One of the tasks that scientists are currently solving is the storage and transportation of energy obtained from alternative sources. Hydrogen can become an efficient and environmentally friendly energy source. For the convenience of its use, compact and secure storage facilities are required in which the substance can be transported. Present technologies (liquefaction and storage under pressure) do not allow creating storage facilities that satisfy all the requirements. Researchers from South Ural State University Professor Valery Beskachko, Ph. D., and post-graduate student Ekaterina Anikina (Department of Physics of nanoscale systems, the Institute of Natural Sciences and Mathematics) are working on the search for material for fundamentally different hydrogen storage facilities – solid-state.
According to SUSU researchers, carbon nanomaterials can become an effective basis for hydrogen storage. They are easy to produce, they are characterized by high thermal and chemical stability, but they themselves do not bind hydrogen very well. The desired results can be achieved if more active sorption centers are added to the surface of porous carbon material, for example, by doping it with lithium. The investigated carbon base, carbine, had already been synthesized, but the question of whether the lithium-decorated carbine had the properties necessary to create efficient hydrogen storage facilities remained open. Computer simulations have shown such a material retains hydrogen well and is able to accumulate it in the necessary quantities.
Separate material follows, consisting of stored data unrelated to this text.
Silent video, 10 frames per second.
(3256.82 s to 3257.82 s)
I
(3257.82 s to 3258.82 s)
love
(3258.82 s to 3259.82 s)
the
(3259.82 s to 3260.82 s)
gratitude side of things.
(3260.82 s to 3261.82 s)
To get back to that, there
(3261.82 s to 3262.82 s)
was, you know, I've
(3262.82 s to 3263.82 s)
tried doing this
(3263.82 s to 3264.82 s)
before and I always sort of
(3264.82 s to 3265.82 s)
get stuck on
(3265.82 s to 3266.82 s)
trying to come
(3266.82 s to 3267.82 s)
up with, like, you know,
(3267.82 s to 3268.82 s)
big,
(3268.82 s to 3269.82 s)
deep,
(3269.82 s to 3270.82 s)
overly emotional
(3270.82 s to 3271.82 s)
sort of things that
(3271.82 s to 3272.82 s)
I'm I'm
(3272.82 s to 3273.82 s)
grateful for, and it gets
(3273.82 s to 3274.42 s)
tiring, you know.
"The study was conducted using supercomputer resources: Swedish centers SNIC and HPC2N centers and the SUSU supercomputer simulation Laboratory. We used various software, including NanoView, developed by SUSU professor Sergey Sozykin, Ph. D. Computer simulation, which is actively used in modern materials science, allows you to test a vast number of possible materials and choose those that have all the necessary properties. This reduces the resources (including time) that could have been spent on an experimental search for material. The results we obtained for lithium-doped carbine confirm its attractiveness as a material for hydrogen storage, which means that this structure should be obtained experimentally," Ekaterina Anikina said.
The work done by SUSU researchers is considered as "a conductor for experiments". The computer simulations can point to modern materials with the necessary properties that deserve the attention of experimental scientists.
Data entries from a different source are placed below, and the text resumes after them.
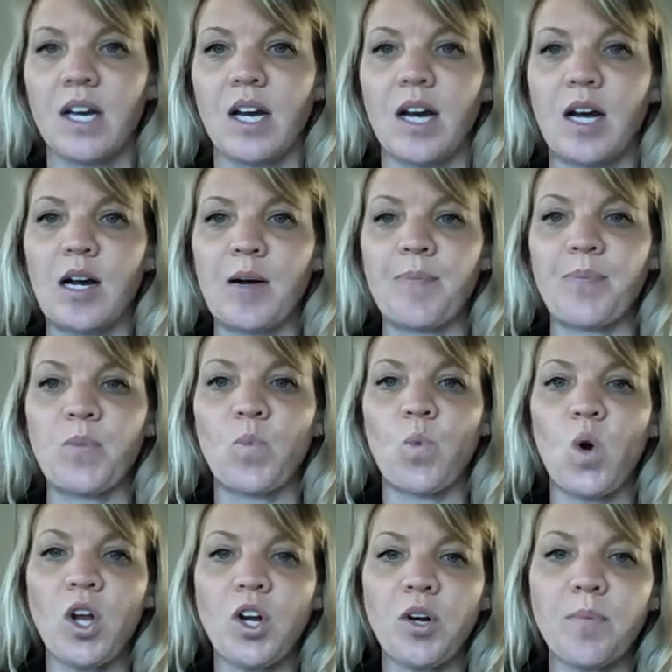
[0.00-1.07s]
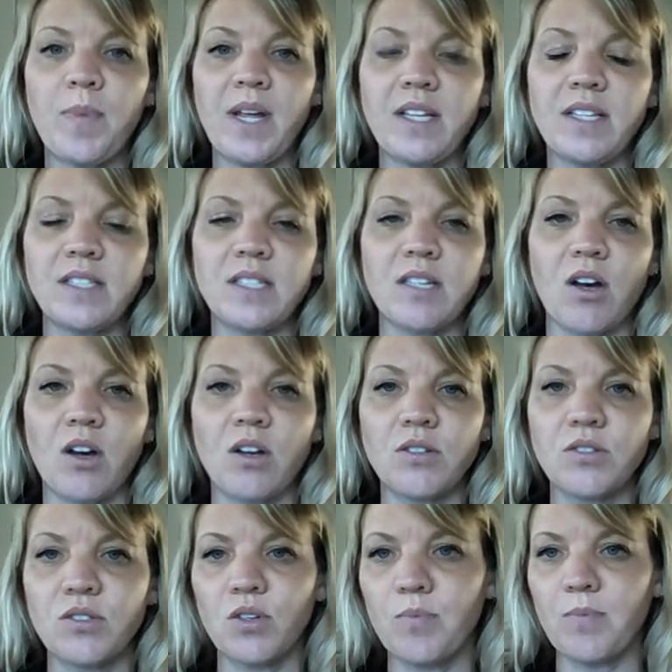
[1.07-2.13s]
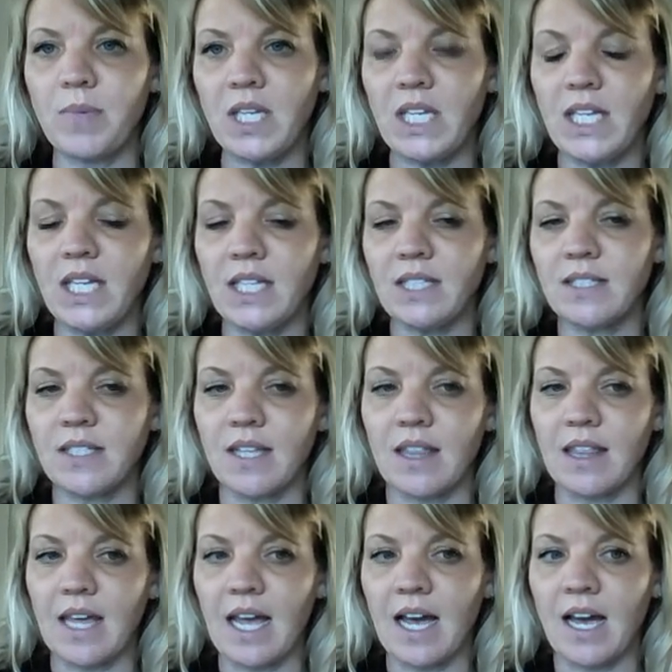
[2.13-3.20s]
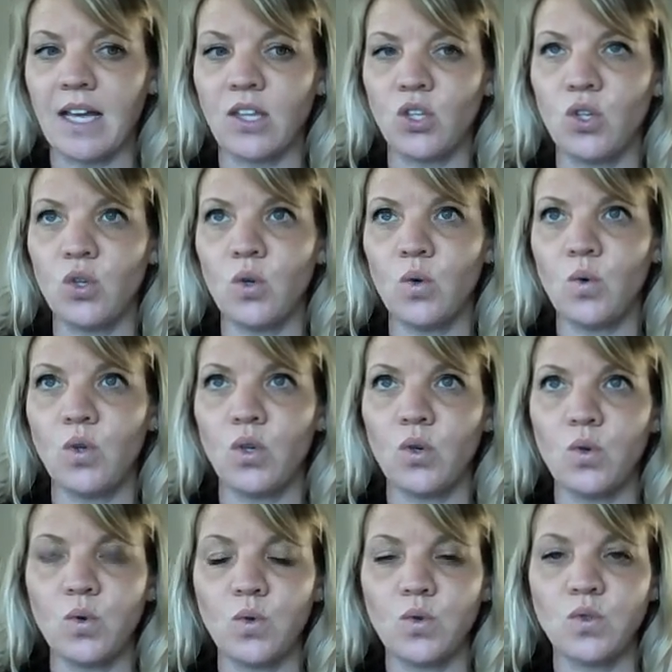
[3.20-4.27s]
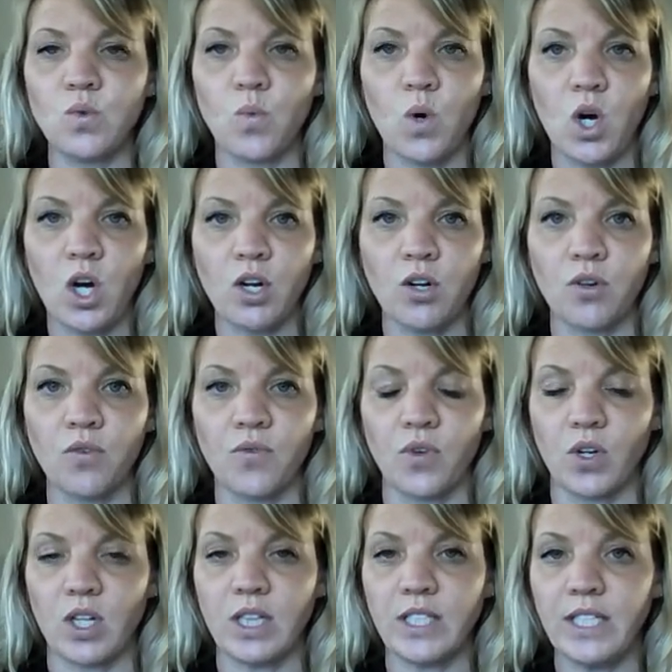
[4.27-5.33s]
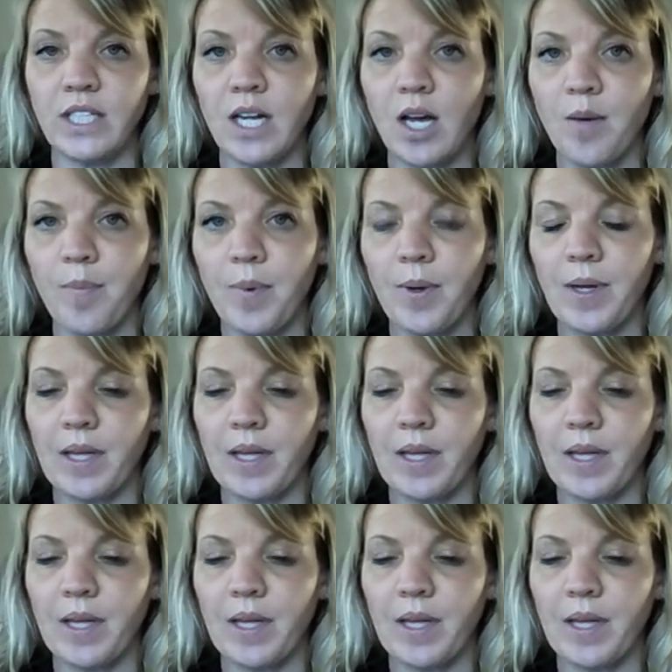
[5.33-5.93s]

Water-based also means that you use water for cleanup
"The basis of the material is made up of carbine filaments—carbon chains that have a record specific surface area and high strength but can only hold hydrogen at sub-zero temperatures. Lithium atoms, on the contrary, bind well to carbine and at the same time bind hydrogen strongly enough to ensure the resulting complex "carbine-lithium atom-hydrogen molecule" does not disintegrate at room temperatures, that is, at the temperatures of the intended storage operation. As follows, lithium on carbine plays the role of glue for hydrogen molecules, which carbine itself cannot hold," explained Professor Valery Beskachko.
SUSU scientists will continue studying materials that have properties suitable for creating hydrogen storage facilities. Currently, a number of works are being carried out, the results of which will be reflected in scientific articles in the future.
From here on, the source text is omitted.